RECORDS FOR THIS TASK:
= = = = =
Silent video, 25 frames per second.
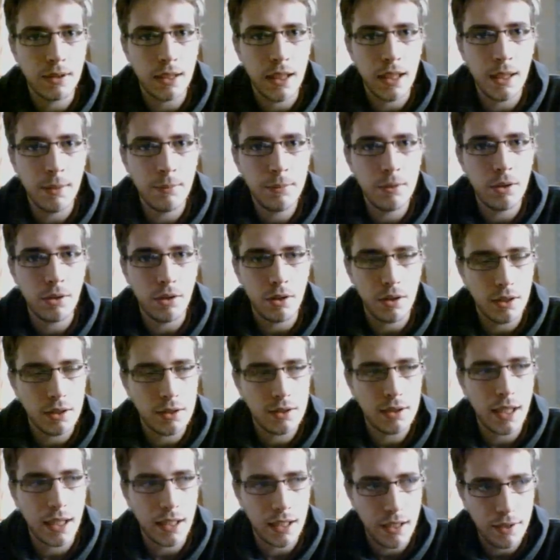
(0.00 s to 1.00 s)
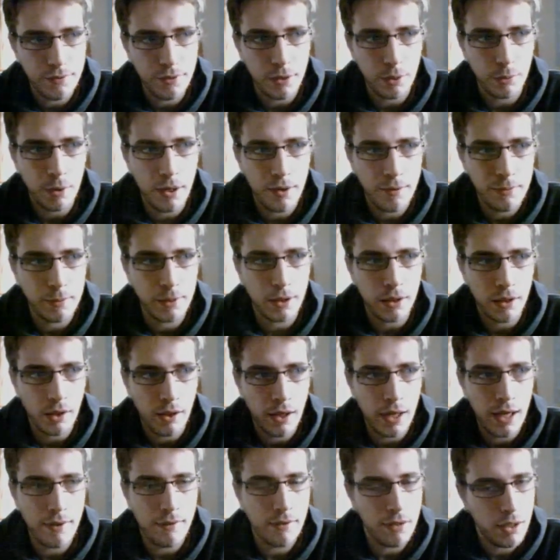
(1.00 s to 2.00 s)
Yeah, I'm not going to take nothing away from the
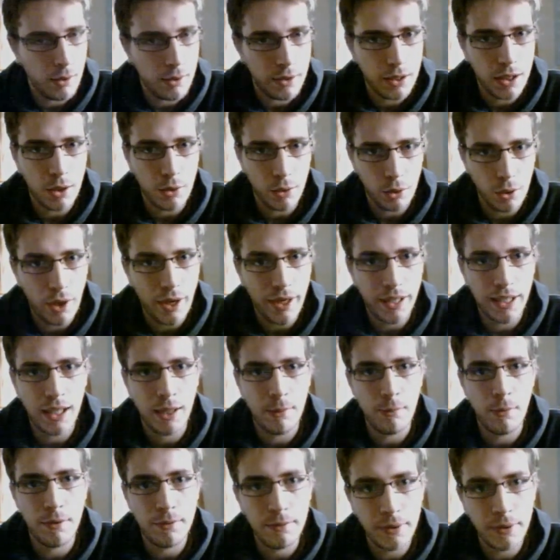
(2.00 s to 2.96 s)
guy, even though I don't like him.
= = = = =
PROBLEM: If an entry holds an image, omit that image and print the remainder exactly as it stands.

TASK ANSWER:
Silent video, 25 frames per second.
(0.00 s to 1.00 s)
(1.00 s to 2.00 s)
Yeah, I'm not going to take nothing away from the
(2.00 s to 2.96 s)
guy, even though I don't like him.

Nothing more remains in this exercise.